CAP Theorem in Practice

CAP is a tradeoff under partition: choose between consistency and availability per operation. Learn how real systems mix modes, define SLAs, and avoid cache leaks and split brain during incidents.

On this page

What CAP Actually Says

  • When a network partition happens, you must trade between consistency and availability.
  • Partition tolerance is not optional in distributed systems.
  • CAP is about behavior under partition, not normal operation.
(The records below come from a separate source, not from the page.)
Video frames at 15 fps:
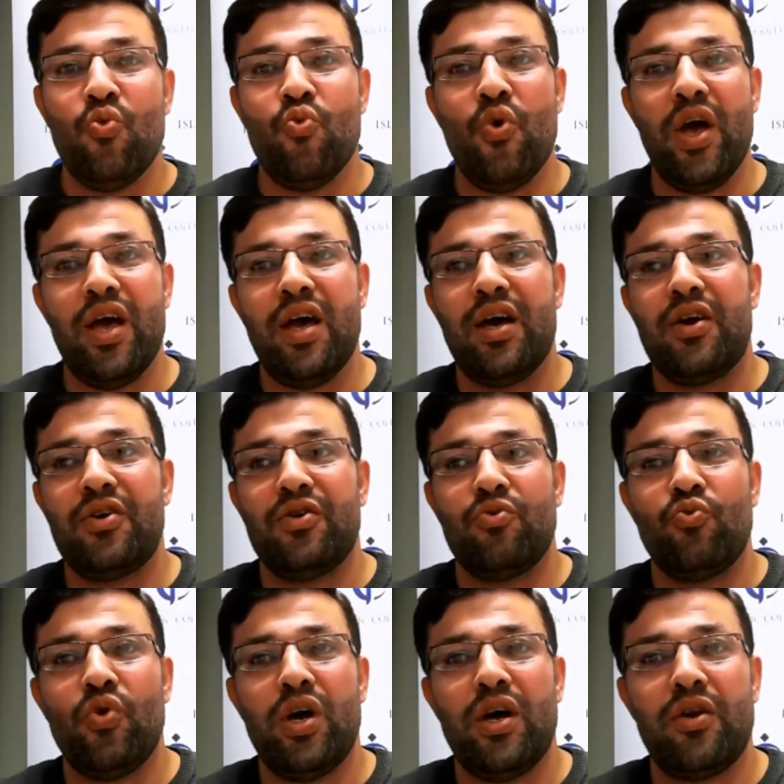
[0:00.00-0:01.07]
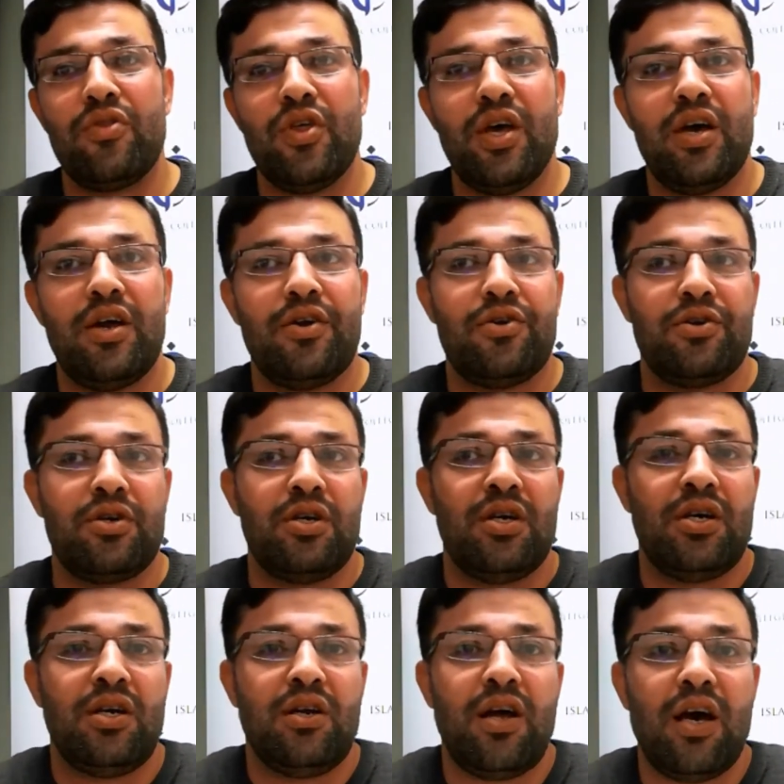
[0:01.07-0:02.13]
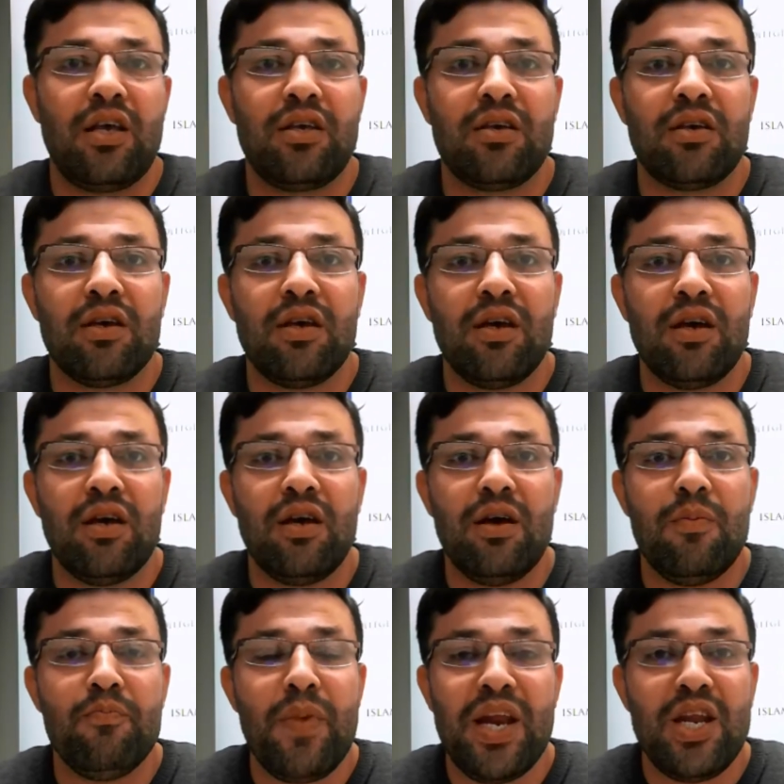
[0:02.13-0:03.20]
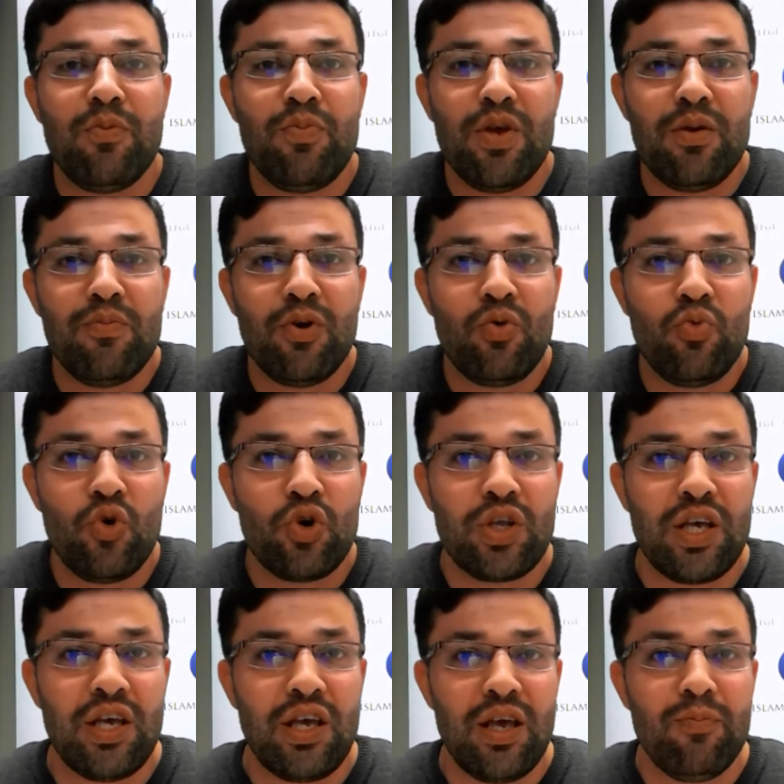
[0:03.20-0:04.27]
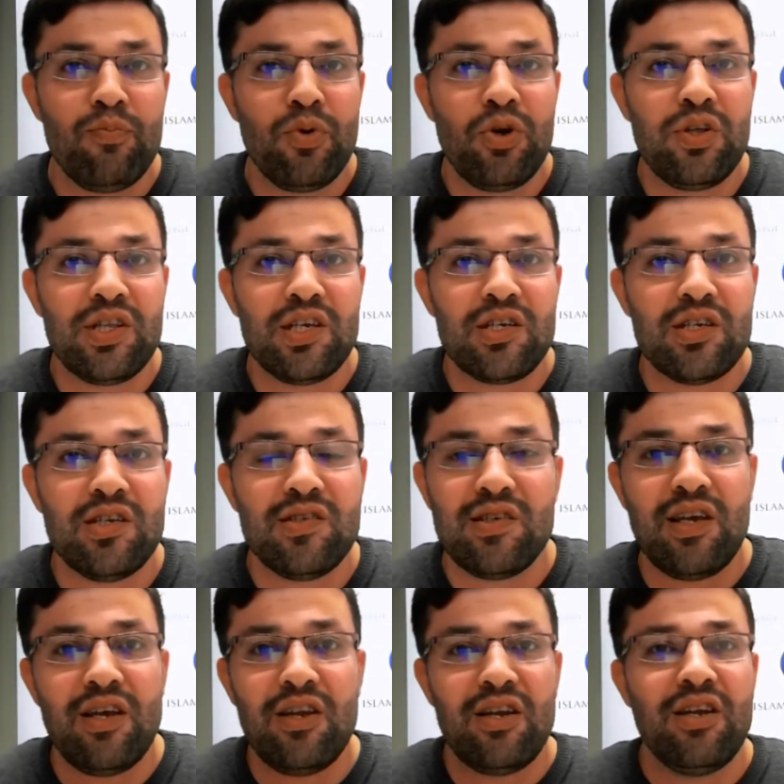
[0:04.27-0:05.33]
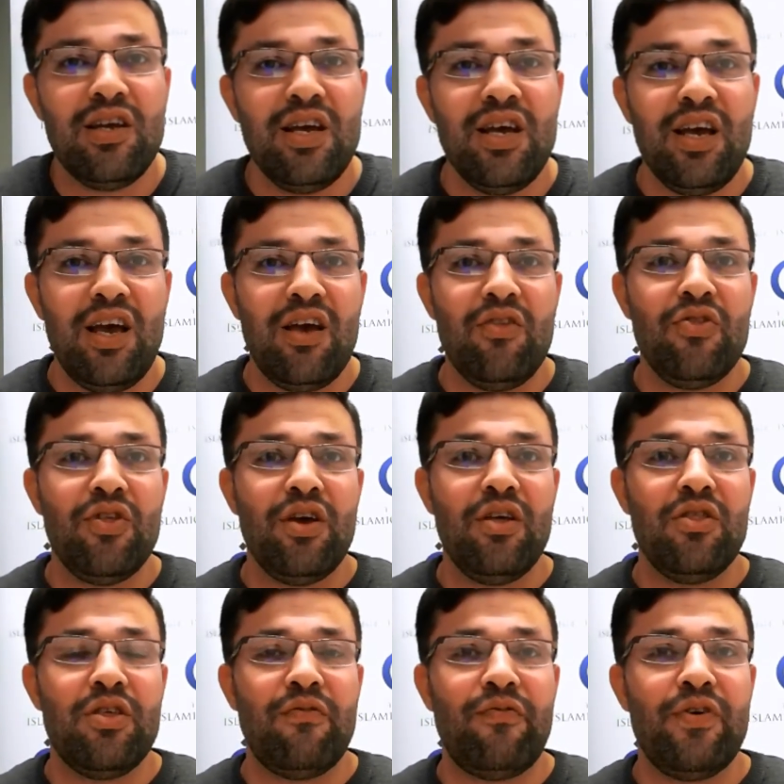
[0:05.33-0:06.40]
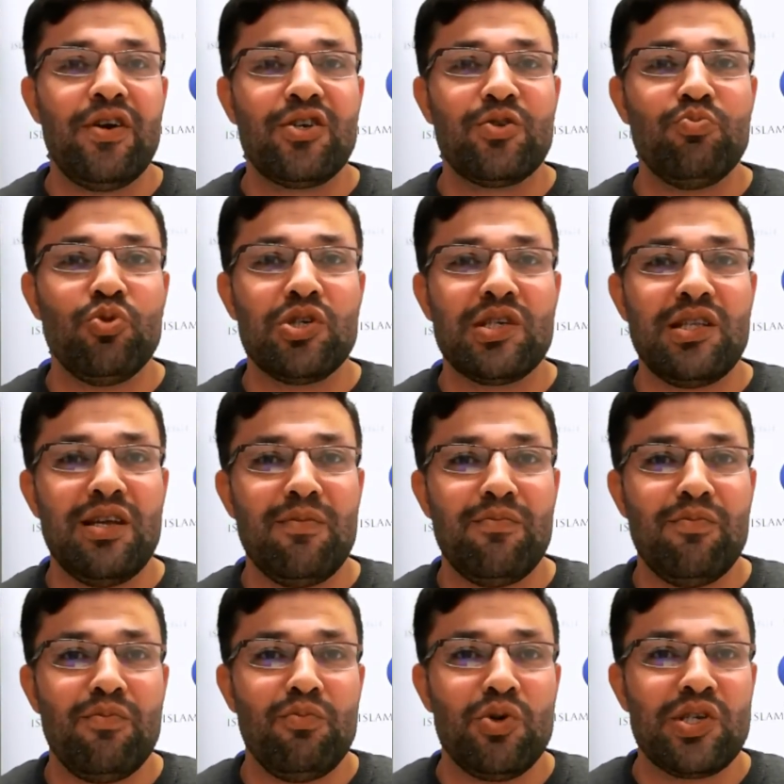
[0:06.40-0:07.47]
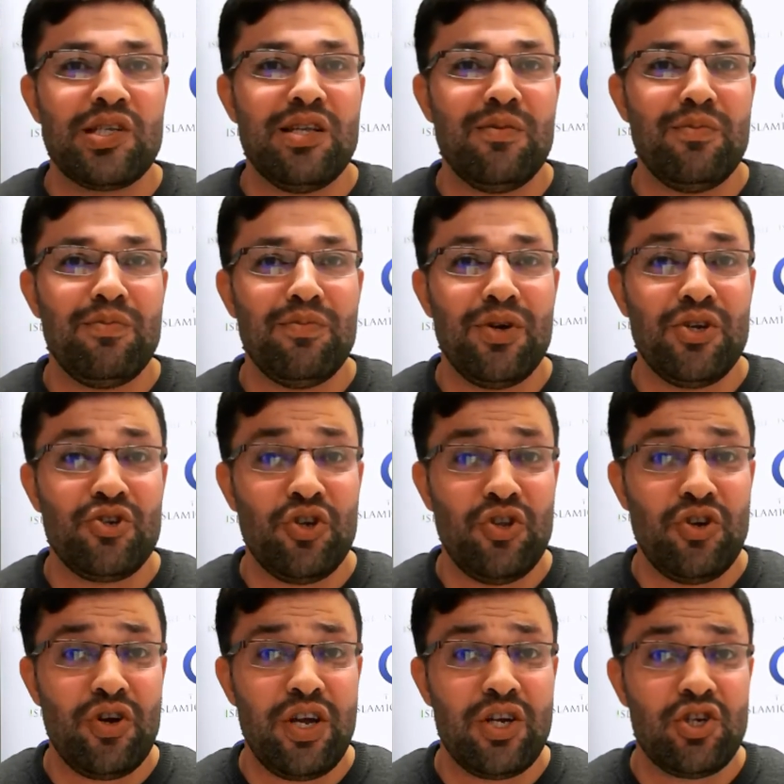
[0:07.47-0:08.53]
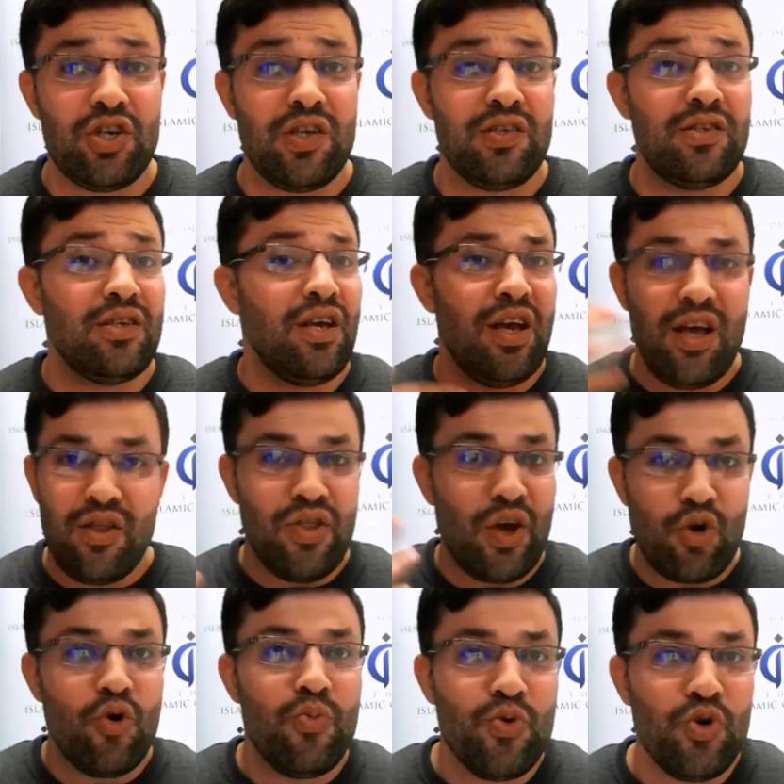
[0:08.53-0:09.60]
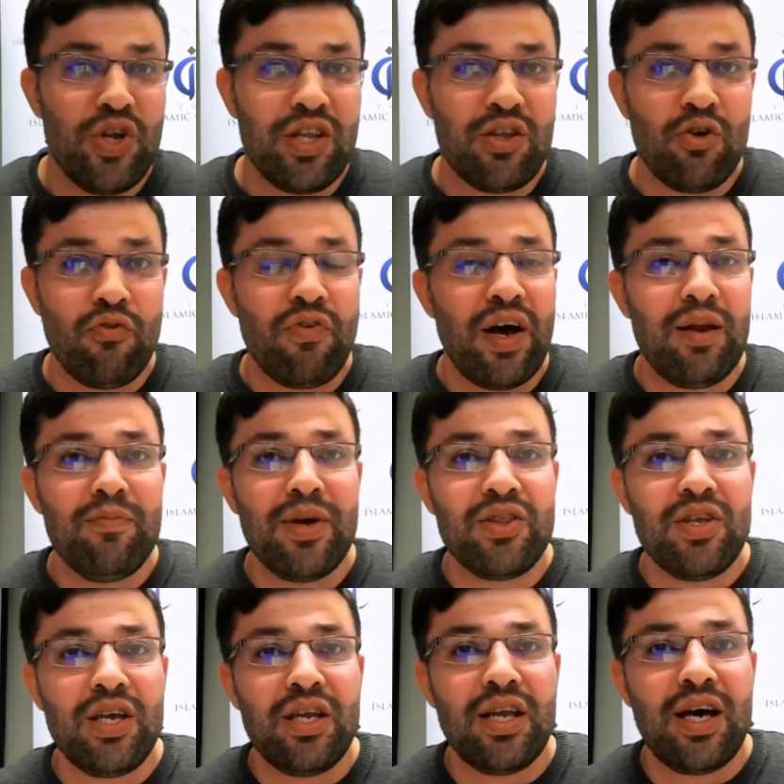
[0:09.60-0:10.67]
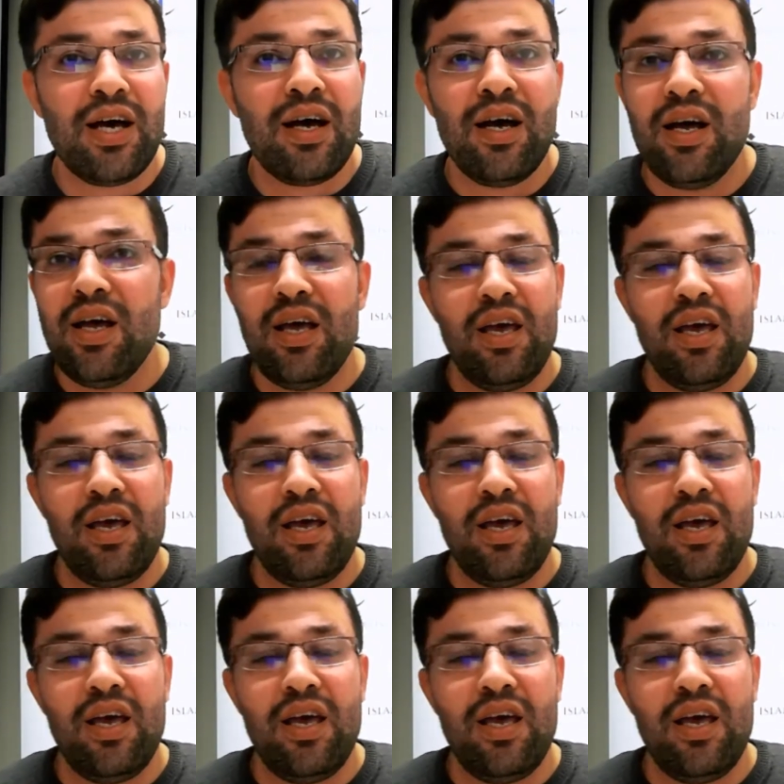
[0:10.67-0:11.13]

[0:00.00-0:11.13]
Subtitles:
Were there many people working in politicians in the first Muslim generations, the community of Al-Madinah?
Operational Interpretation

  • Consistency: reads reflect the latest acknowledged write or a valid ordering.
  • Availability: every request receives a response without waiting for unreachable nodes.
  • Under partition: you either reject some operations or serve potentially stale or divergent data.

Per Operation Choices

  • Read path can be more available than write path.
  • Some operations can tolerate staleness, others cannot.
  • Strong consistency is often required for money movement and permissions.

Common Patterns

  • CP systems: reject writes during partition to preserve consistency.
  • AP systems: accept writes and reconcile later, using conflict resolution.
  • Hybrid: use CP for critical metadata, AP for high volume events.

Quorums as a Dial

  • Quorum reads and writes can increase consistency but reduce availability during failures.
  • Lower quorum increases availability but can serve stale reads.
  • Production rule: define quorum policy per dataset and operation.

Failure Modes

  • Split brain due to weak leader election or stale leases.
  • Cache shows wrong authorization decisions when stale data is used.
  • Read your writes breaks when reads route to replicas with lag.
  • Reconciliation produces conflicts without a defined policy.

Incident Playbook

  • Detect partition: rising timeouts, asymmetric reachability, replica lag spike.
  • Freeze critical writes if needed to prevent divergence.
  • Reduce load with backoff, circuit breakers, and load shedding.
  • Confirm leadership and membership view before resuming full traffic.

Production Checklist

  • Define which operations require strong consistency.
  • Document behavior under partition: reject, degrade, or reconcile.
  • Test partition scenarios and validate recovery steps.
  • Monitor leader health, quorum success rate, and replica lag.